● Task requirements: Before you return the lines below, strip out any images and keep every word as written.

____ Available records

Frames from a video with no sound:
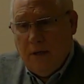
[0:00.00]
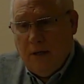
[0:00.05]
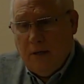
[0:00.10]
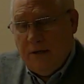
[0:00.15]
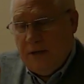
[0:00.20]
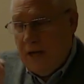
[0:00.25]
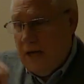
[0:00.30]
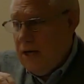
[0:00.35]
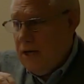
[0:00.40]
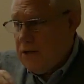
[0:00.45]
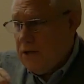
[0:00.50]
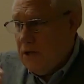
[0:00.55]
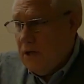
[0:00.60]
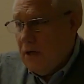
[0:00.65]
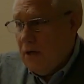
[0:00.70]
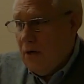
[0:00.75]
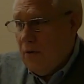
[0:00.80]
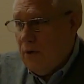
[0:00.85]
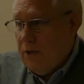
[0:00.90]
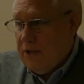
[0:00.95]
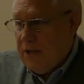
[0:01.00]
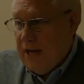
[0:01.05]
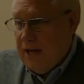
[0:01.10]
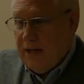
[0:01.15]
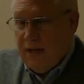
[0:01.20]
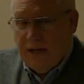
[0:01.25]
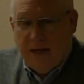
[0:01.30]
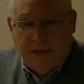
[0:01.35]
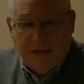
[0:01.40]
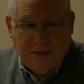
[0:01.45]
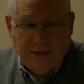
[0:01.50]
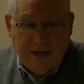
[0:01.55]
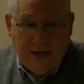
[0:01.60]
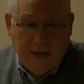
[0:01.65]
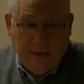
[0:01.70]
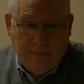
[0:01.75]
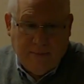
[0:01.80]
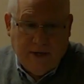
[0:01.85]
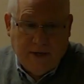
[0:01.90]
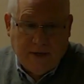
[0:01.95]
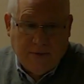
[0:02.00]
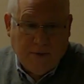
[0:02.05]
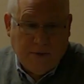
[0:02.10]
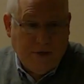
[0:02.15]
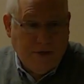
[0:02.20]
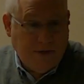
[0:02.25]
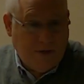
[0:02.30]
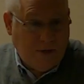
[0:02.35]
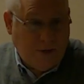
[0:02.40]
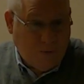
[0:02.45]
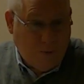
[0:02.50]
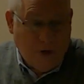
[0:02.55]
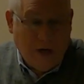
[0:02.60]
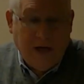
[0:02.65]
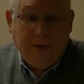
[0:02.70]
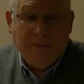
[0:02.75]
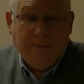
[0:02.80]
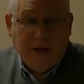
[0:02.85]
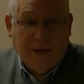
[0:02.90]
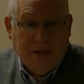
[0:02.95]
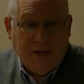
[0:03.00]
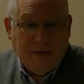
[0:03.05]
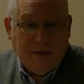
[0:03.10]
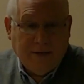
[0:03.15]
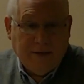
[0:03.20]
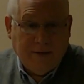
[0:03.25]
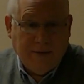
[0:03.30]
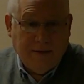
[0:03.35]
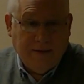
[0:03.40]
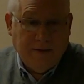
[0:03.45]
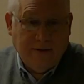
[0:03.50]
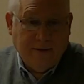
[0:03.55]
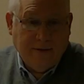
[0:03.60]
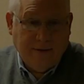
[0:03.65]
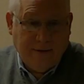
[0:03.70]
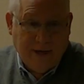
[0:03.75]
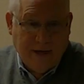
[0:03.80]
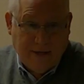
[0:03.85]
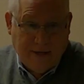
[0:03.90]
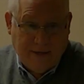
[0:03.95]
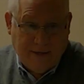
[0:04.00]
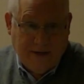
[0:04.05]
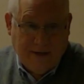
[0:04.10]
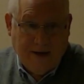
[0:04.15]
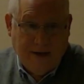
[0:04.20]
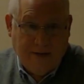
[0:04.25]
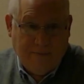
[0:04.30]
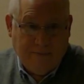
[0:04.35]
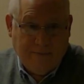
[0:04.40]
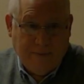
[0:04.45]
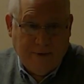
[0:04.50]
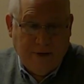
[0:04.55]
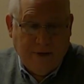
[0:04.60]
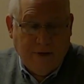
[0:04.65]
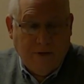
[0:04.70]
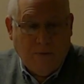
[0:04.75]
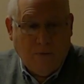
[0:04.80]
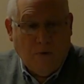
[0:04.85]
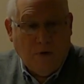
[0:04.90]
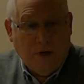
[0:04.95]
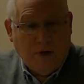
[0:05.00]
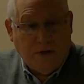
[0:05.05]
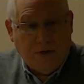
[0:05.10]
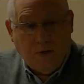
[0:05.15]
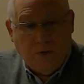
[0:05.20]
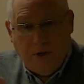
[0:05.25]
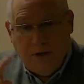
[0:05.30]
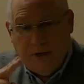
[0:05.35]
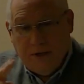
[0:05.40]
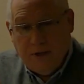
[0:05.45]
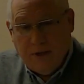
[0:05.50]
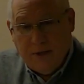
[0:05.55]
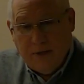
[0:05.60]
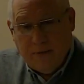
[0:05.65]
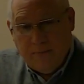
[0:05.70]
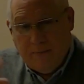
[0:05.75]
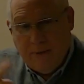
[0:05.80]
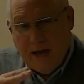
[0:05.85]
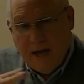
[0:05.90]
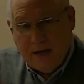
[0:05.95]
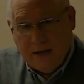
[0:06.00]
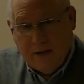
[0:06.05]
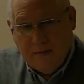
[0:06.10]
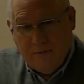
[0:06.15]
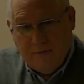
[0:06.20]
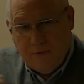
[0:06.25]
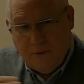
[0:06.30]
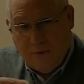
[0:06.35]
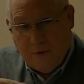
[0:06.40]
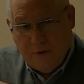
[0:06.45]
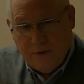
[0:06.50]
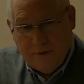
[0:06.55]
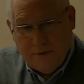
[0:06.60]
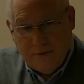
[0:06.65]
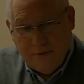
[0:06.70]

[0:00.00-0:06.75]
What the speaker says: Then it's going to go into Analyze Database, which is a 20-minute dead time where it's doing the back and forth.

________

● The completed task:
Frames from a video with no sound:
[0:00.00]
[0:00.05]
[0:00.10]
[0:00.15]
[0:00.20]
[0:00.25]
[0:00.30]
[0:00.35]
[0:00.40]
[0:00.45]
[0:00.50]
[0:00.55]
[0:00.60]
[0:00.65]
[0:00.70]
[0:00.75]
[0:00.80]
[0:00.85]
[0:00.90]
[0:00.95]
[0:01.00]
[0:01.05]
[0:01.10]
[0:01.15]
[0:01.20]
[0:01.25]
[0:01.30]
[0:01.35]
[0:01.40]
[0:01.45]
[0:01.50]
[0:01.55]
[0:01.60]
[0:01.65]
[0:01.70]
[0:01.75]
[0:01.80]
[0:01.85]
[0:01.90]
[0:01.95]
[0:02.00]
[0:02.05]
[0:02.10]
[0:02.15]
[0:02.20]
[0:02.25]
[0:02.30]
[0:02.35]
[0:02.40]
[0:02.45]
[0:02.50]
[0:02.55]
[0:02.60]
[0:02.65]
[0:02.70]
[0:02.75]
[0:02.80]
[0:02.85]
[0:02.90]
[0:02.95]
[0:03.00]
[0:03.05]
[0:03.10]
[0:03.15]
[0:03.20]
[0:03.25]
[0:03.30]
[0:03.35]
[0:03.40]
[0:03.45]
[0:03.50]
[0:03.55]
[0:03.60]
[0:03.65]
[0:03.70]
[0:03.75]
[0:03.80]
[0:03.85]
[0:03.90]
[0:03.95]
[0:04.00]
[0:04.05]
[0:04.10]
[0:04.15]
[0:04.20]
[0:04.25]
[0:04.30]
[0:04.35]
[0:04.40]
[0:04.45]
[0:04.50]
[0:04.55]
[0:04.60]
[0:04.65]
[0:04.70]
[0:04.75]
[0:04.80]
[0:04.85]
[0:04.90]
[0:04.95]
[0:05.00]
[0:05.05]
[0:05.10]
[0:05.15]
[0:05.20]
[0:05.25]
[0:05.30]
[0:05.35]
[0:05.40]
[0:05.45]
[0:05.50]
[0:05.55]
[0:05.60]
[0:05.65]
[0:05.70]
[0:05.75]
[0:05.80]
[0:05.85]
[0:05.90]
[0:05.95]
[0:06.00]
[0:06.05]
[0:06.10]
[0:06.15]
[0:06.20]
[0:06.25]
[0:06.30]
[0:06.35]
[0:06.40]
[0:06.45]
[0:06.50]
[0:06.55]
[0:06.60]
[0:06.65]
[0:06.70]

[0:00.00-0:06.75]
What the speaker says: Then it's going to go into Analyze Database, which is a 20-minute dead time where it's doing the back and forth.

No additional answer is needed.